> What you have to do
For each entry, return the text exactly and omit any image.

##### Study material #####

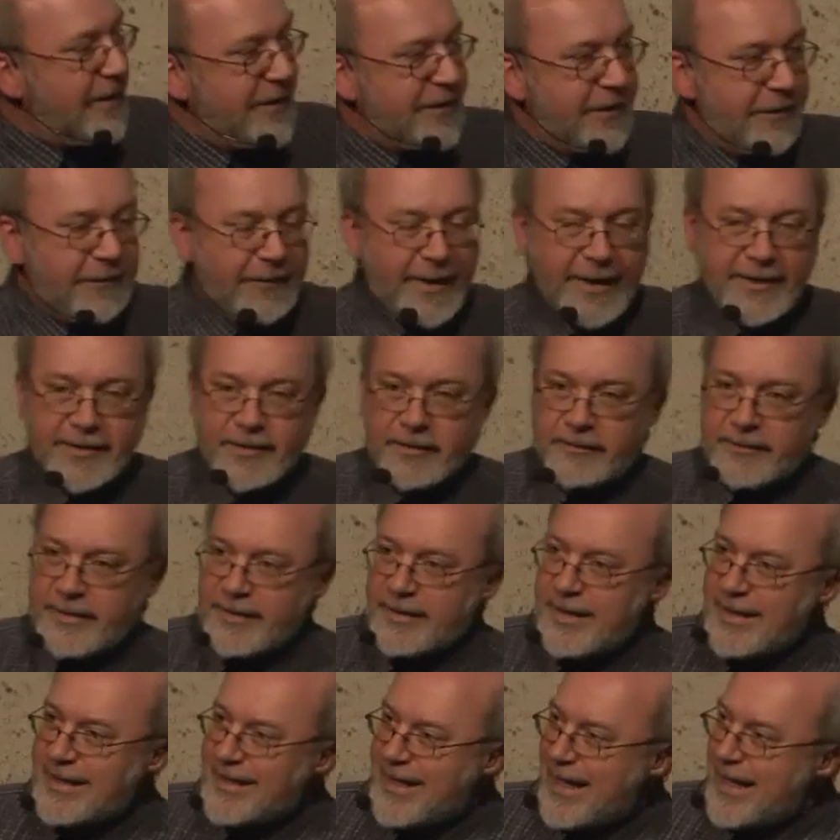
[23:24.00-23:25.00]
is effectively
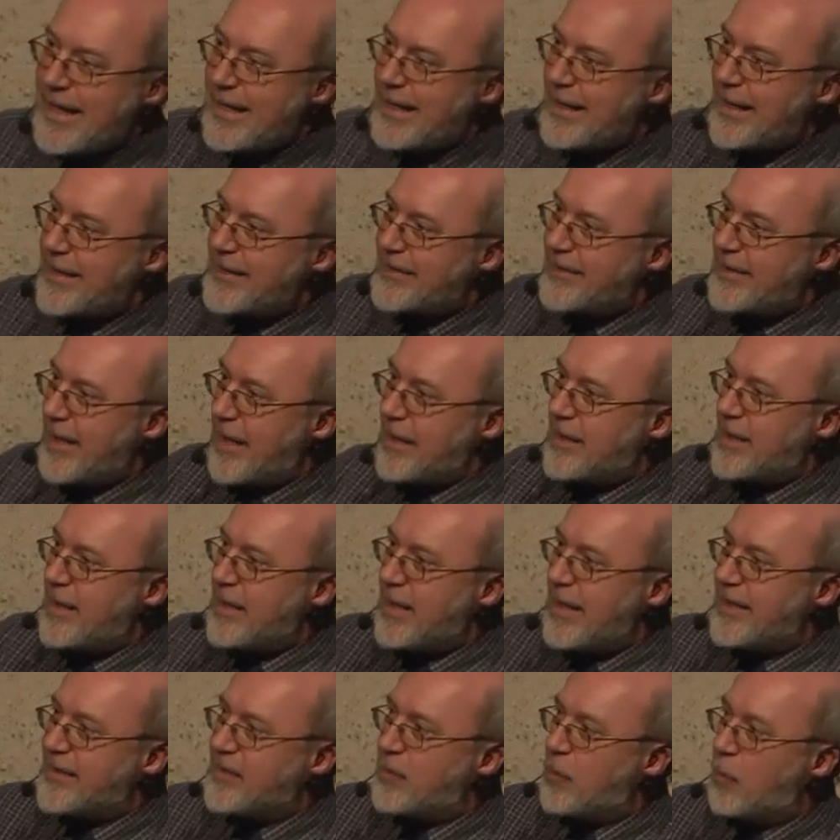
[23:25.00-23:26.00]
the king is taking
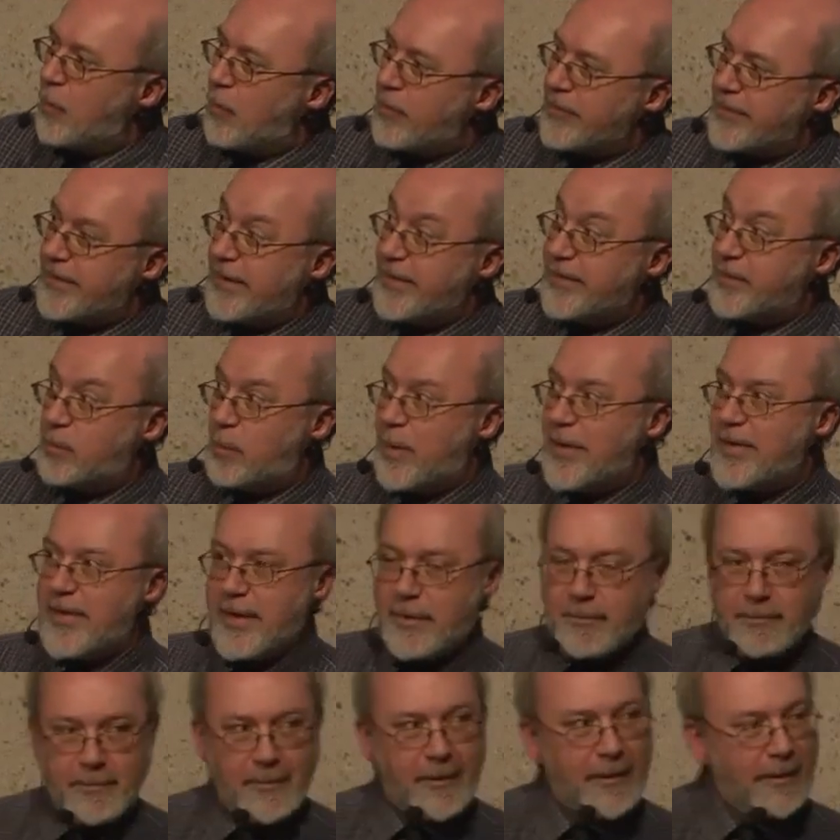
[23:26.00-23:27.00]
his courtiers with
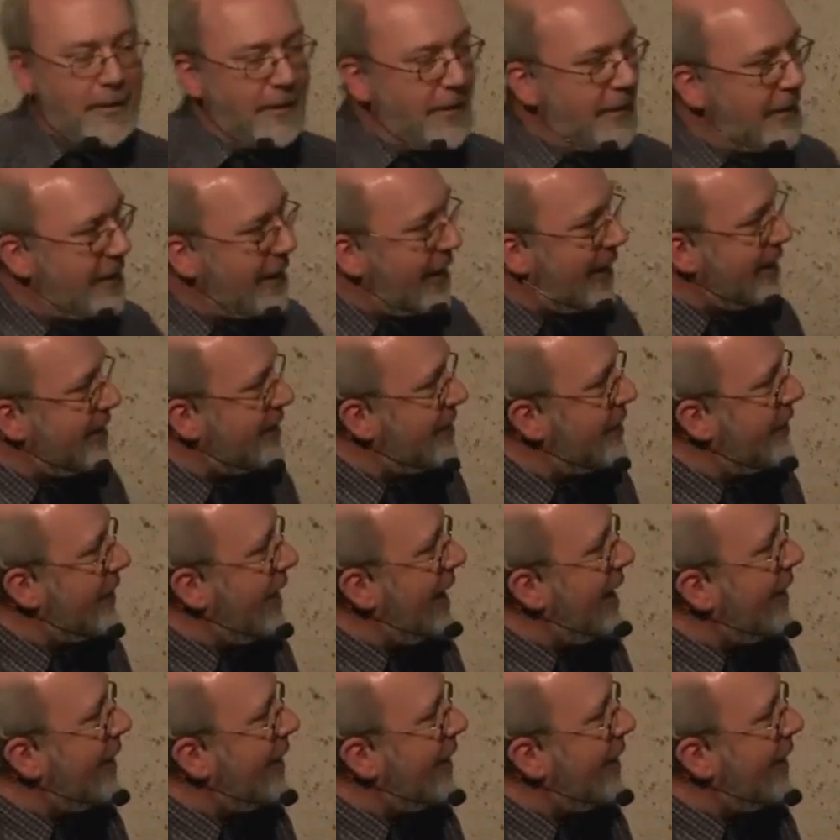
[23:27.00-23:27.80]
him into the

#####

> Answer section
[23:24.00-23:25.00]
is effectively
[23:25.00-23:26.00]
the king is taking
[23:26.00-23:27.00]
his courtiers with
[23:27.00-23:27.80]
him into the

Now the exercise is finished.